The pub was formerly a Threlfalls Brewery house and, after a period under Whitbread ownership, operated as a brewpub for several years during the 1980s. On 6 June 1994, the pub was designated a Grade II listed building.

The Lass O'Gowrie was named "Best Pub in Britain" in 2012 by Morning Advertiser, recognising its range of events, community role, and real‑ale offering.

The pub underwent a major refurbishment in 2014 following a change of management, with further work carried out in 2022 focused on repairs to the building fabric and additional improvements to the interior. As of 2026, its freehold is owned by Greene King.

==Architecture==
The building is constructed of red brick with coloured ceramic details and has a slate roof. It occupies a small island plot and is roughly rectangular, with chamfered corners at the western end. It has two main floors above a cellar.
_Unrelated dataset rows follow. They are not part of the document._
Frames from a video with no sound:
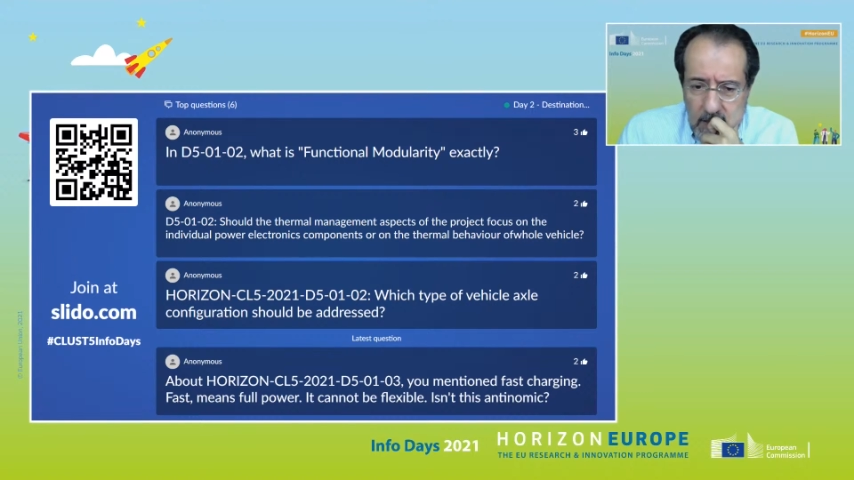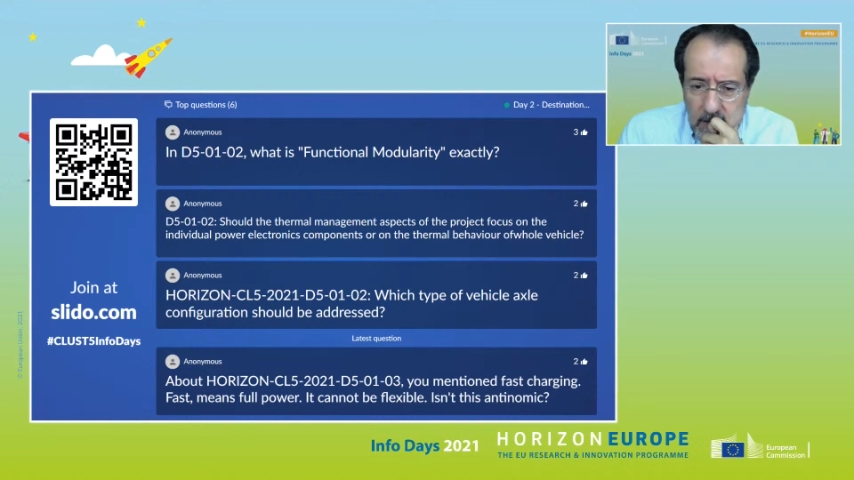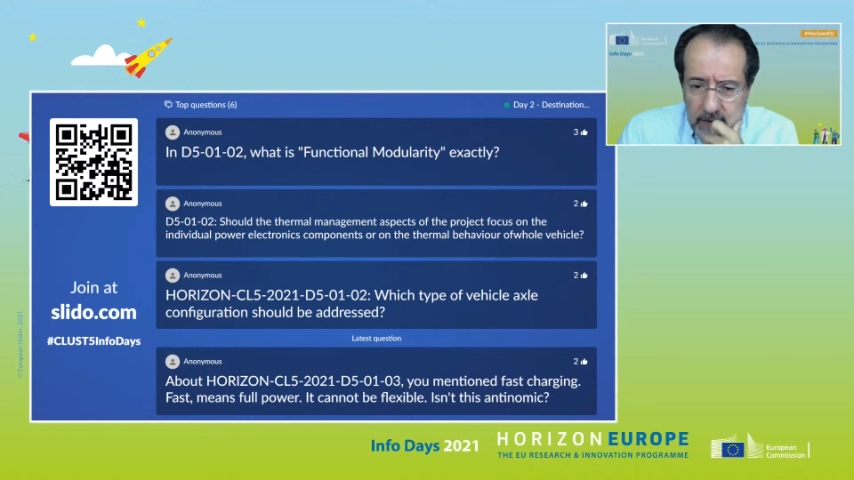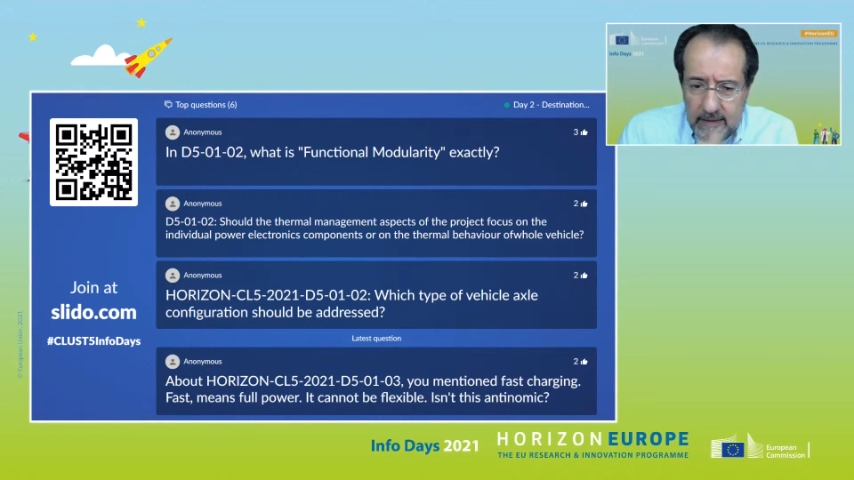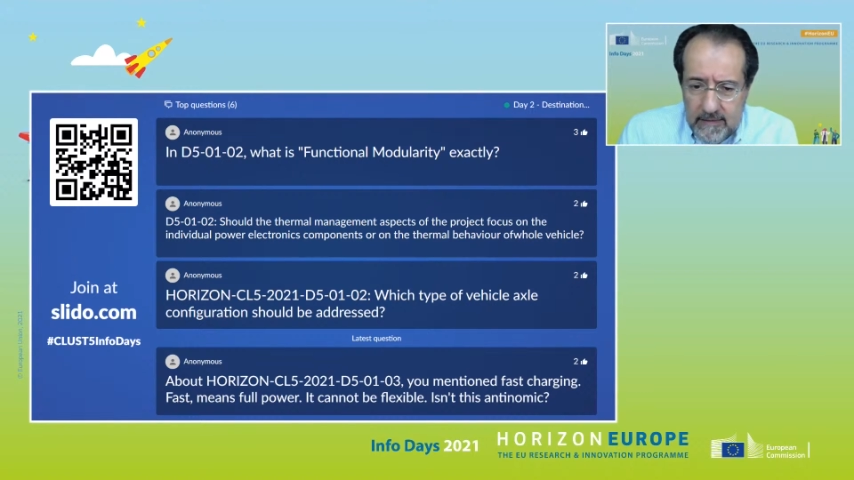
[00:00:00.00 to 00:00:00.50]

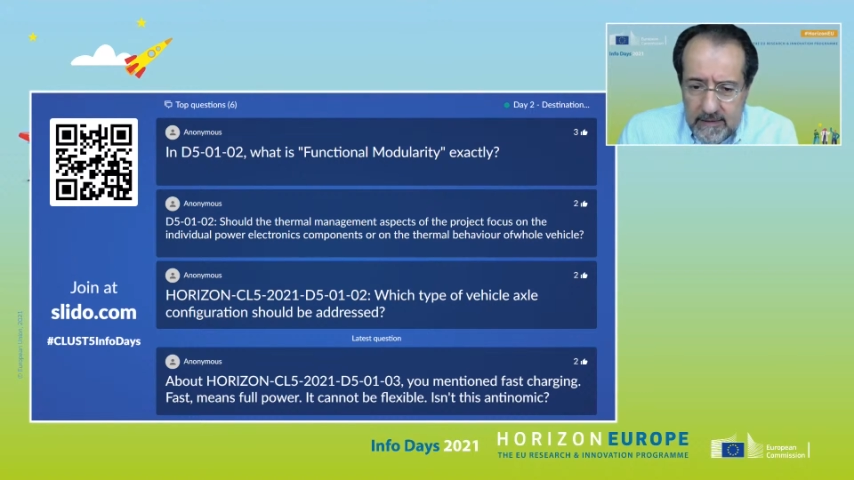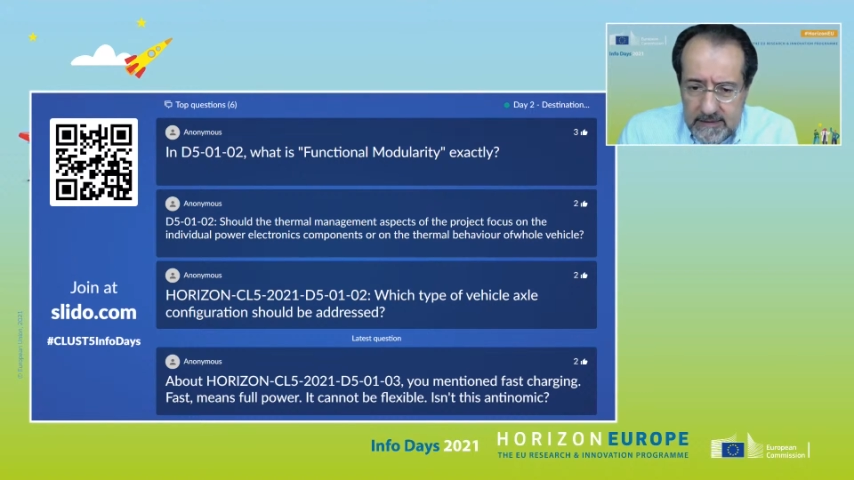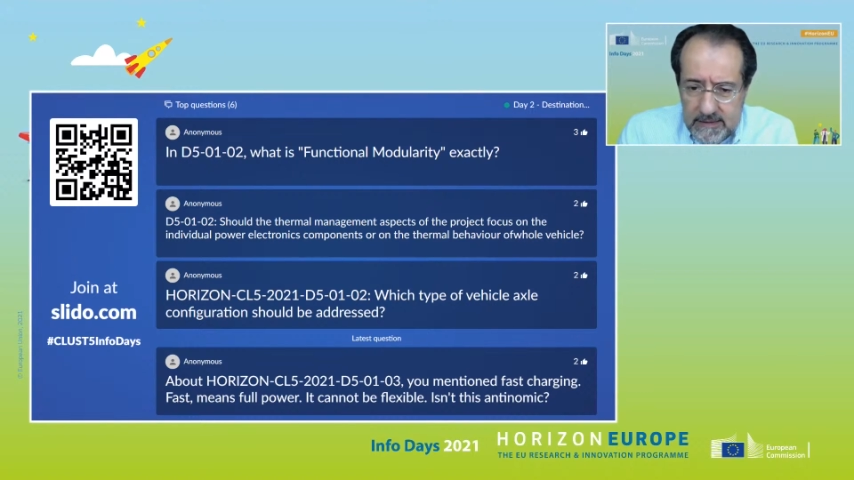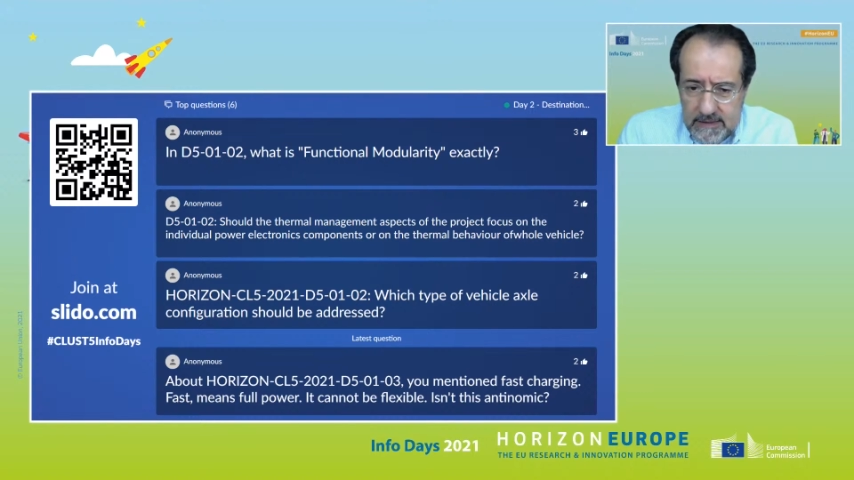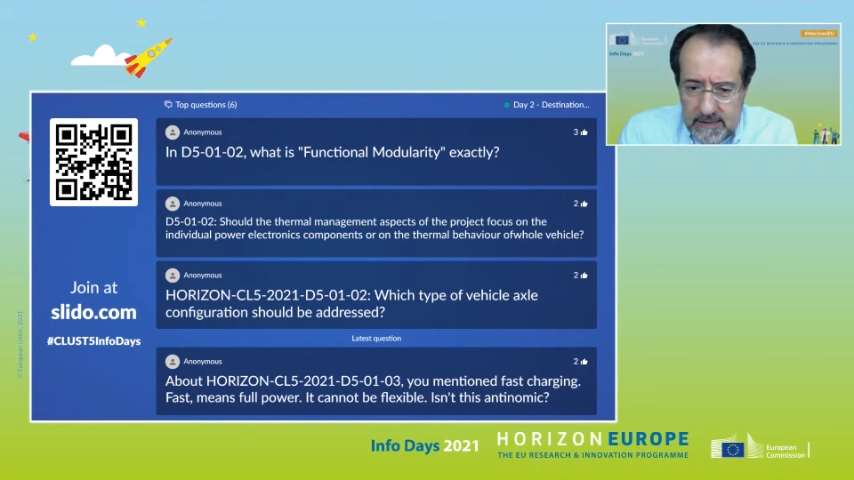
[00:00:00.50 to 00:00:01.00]
Okay,
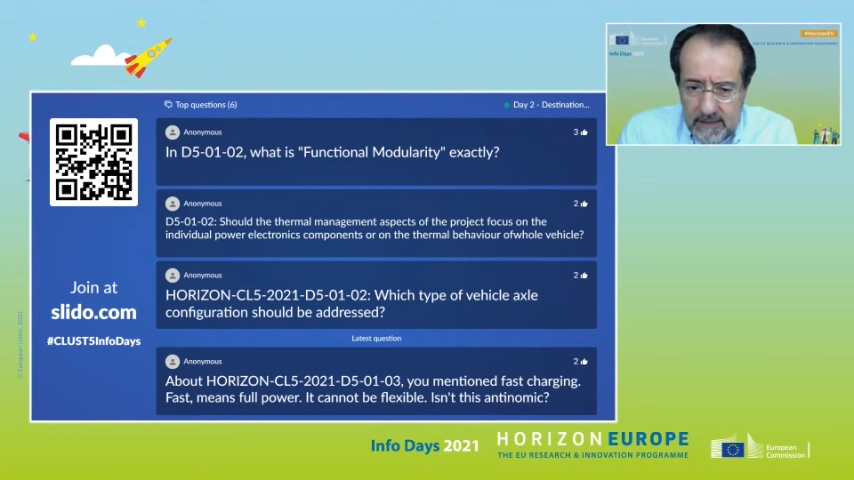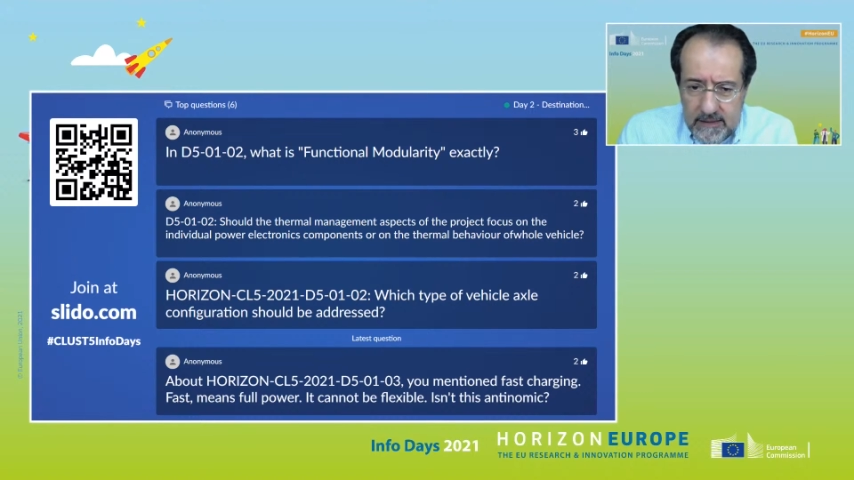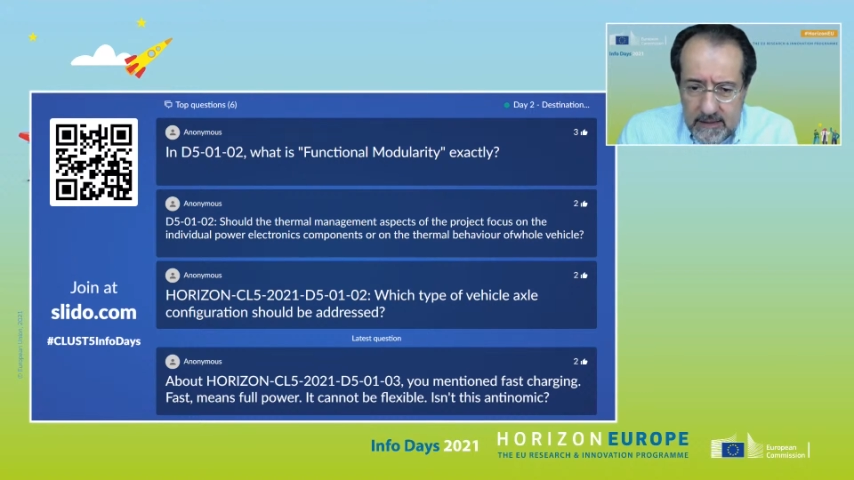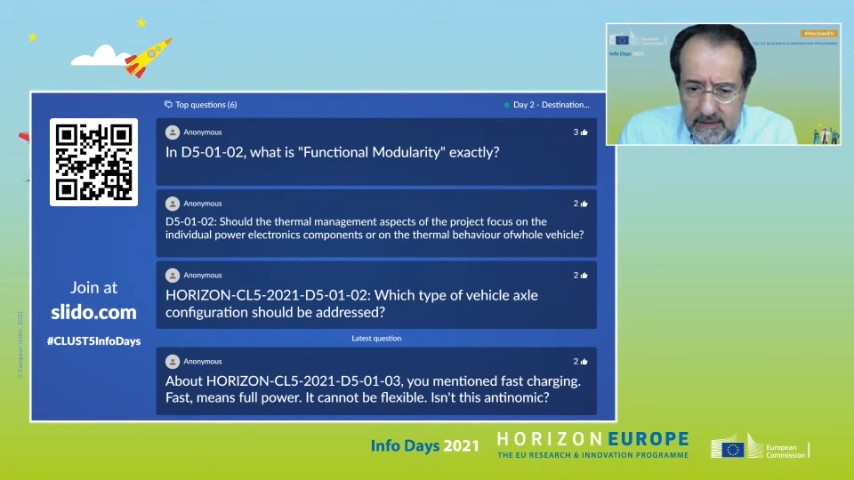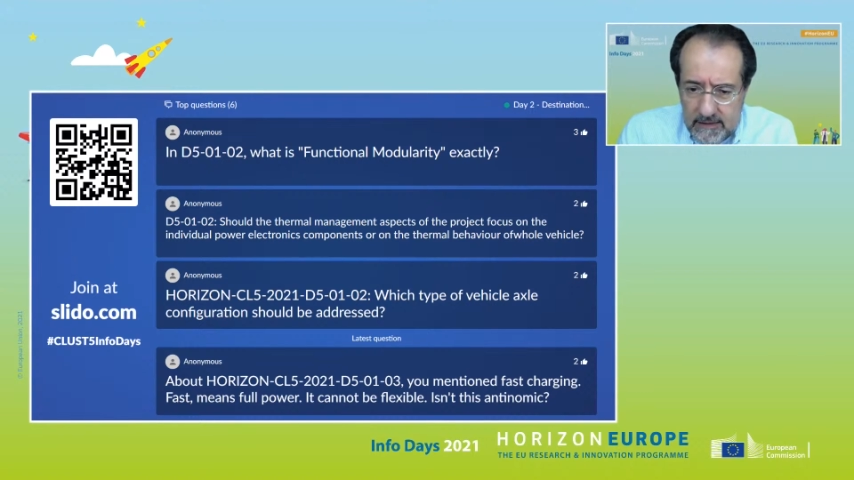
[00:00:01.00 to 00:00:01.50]
this is, I think,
The side facing Charles Street has six window openings, and the western façade has two.

At street level, the exterior is heavily ornamented with patterned tiles, including vertical panels topped with simplified Ionic motifs. The main entrance, set slightly left of centre, is framed in a Baroque‑influenced style with a curved open pediment. A band of green tiles runs along the frontage, carrying raised lettering advertising drinks, with different wording on the front, the corner, and the west side. The ground‑floor windows use glass etchings, with three on the right of the doorway, one on the left, and two on the west end. A former corner entrance has been converted into a window.

The upper floor has windows with shallow arched heads and keystones; the one above the doorway is blocked, while the others contain recessed four‑pane sashes. A pronounced cornice with decorative brackets runs around the top of the walls. The roof is hipped and includes a chimney along the ridge.